● Task inputs:

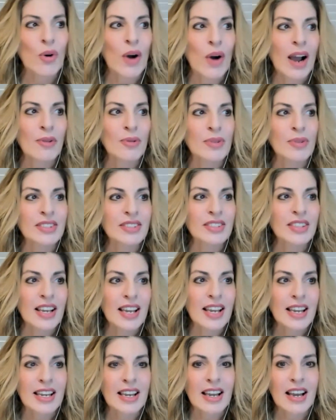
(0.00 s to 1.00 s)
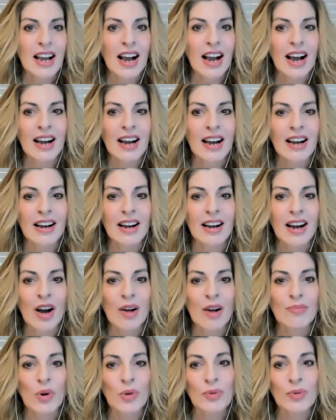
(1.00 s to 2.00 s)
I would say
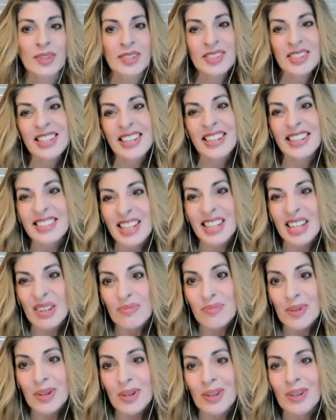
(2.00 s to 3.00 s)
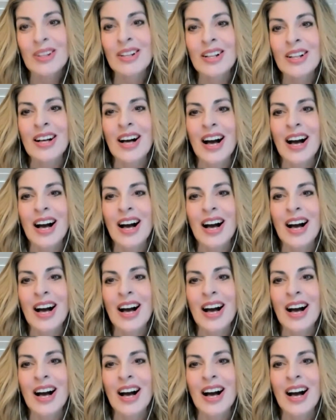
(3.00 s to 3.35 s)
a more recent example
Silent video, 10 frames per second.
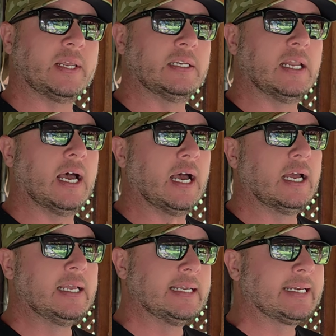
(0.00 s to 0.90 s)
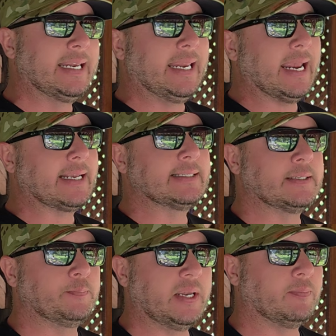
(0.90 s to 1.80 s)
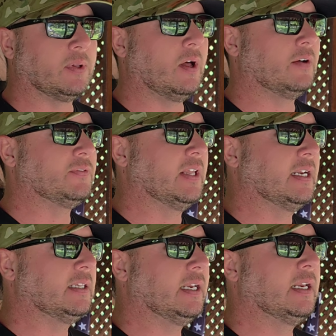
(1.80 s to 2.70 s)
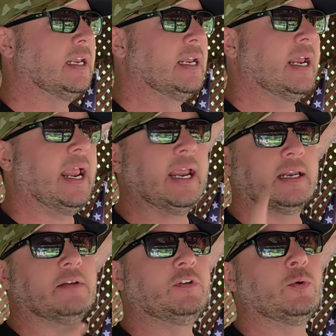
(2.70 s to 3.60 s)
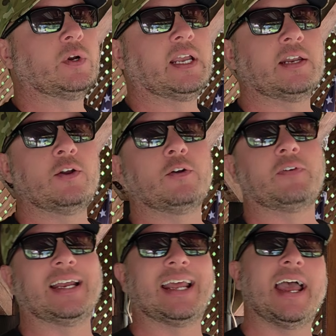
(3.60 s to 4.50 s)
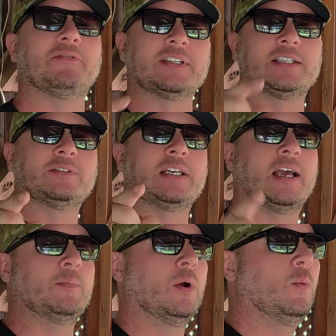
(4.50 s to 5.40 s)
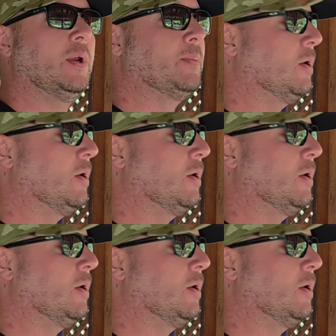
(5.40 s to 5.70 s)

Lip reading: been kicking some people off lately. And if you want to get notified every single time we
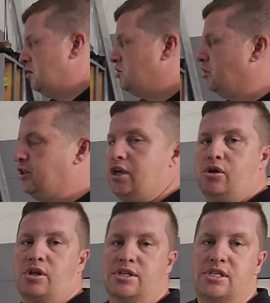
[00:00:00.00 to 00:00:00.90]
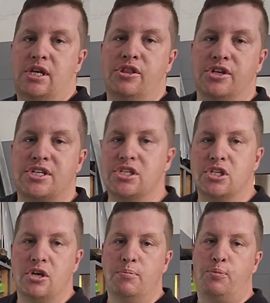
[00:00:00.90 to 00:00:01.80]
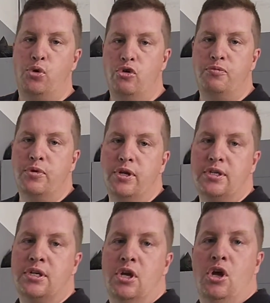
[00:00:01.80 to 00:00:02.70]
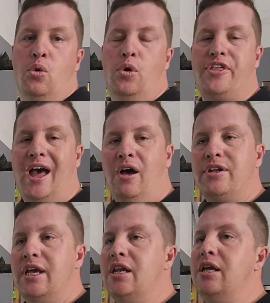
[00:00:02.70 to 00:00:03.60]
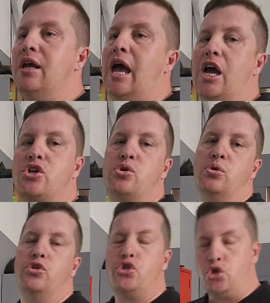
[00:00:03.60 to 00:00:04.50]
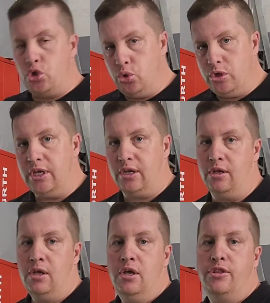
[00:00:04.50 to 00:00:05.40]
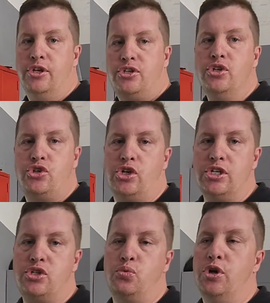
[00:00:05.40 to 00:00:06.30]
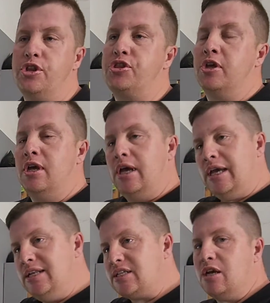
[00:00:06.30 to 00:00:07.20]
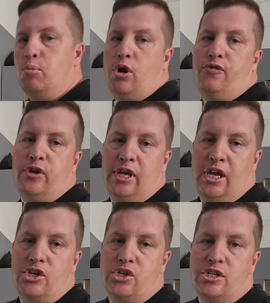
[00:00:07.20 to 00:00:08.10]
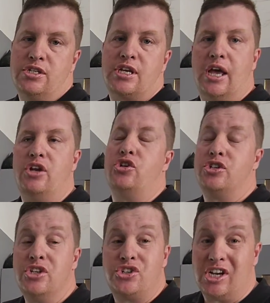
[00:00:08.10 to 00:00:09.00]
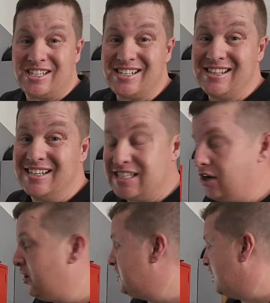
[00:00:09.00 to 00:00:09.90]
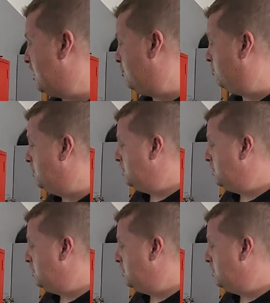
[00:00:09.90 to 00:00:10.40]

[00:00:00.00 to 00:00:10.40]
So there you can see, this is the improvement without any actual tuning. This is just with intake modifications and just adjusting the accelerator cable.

● What to work on: The expected result is the material restated word for word, minus any picture.

● Solved problem:
(0.00 s to 1.00 s)
(1.00 s to 2.00 s)
I would say
(2.00 s to 3.00 s)
(3.00 s to 3.35 s)
a more recent example
Silent video, 10 frames per second.
(0.00 s to 0.90 s)
(0.90 s to 1.80 s)
(1.80 s to 2.70 s)
(2.70 s to 3.60 s)
(3.60 s to 4.50 s)
(4.50 s to 5.40 s)
(5.40 s to 5.70 s)

Lip reading: been kicking some people off lately. And if you want to get notified every single time we
[00:00:00.00 to 00:00:00.90]
[00:00:00.90 to 00:00:01.80]
[00:00:01.80 to 00:00:02.70]
[00:00:02.70 to 00:00:03.60]
[00:00:03.60 to 00:00:04.50]
[00:00:04.50 to 00:00:05.40]
[00:00:05.40 to 00:00:06.30]
[00:00:06.30 to 00:00:07.20]
[00:00:07.20 to 00:00:08.10]
[00:00:08.10 to 00:00:09.00]
[00:00:09.00 to 00:00:09.90]
[00:00:09.90 to 00:00:10.40]

[00:00:00.00 to 00:00:10.40]
So there you can see, this is the improvement without any actual tuning. This is just with intake modifications and just adjusting the accelerator cable.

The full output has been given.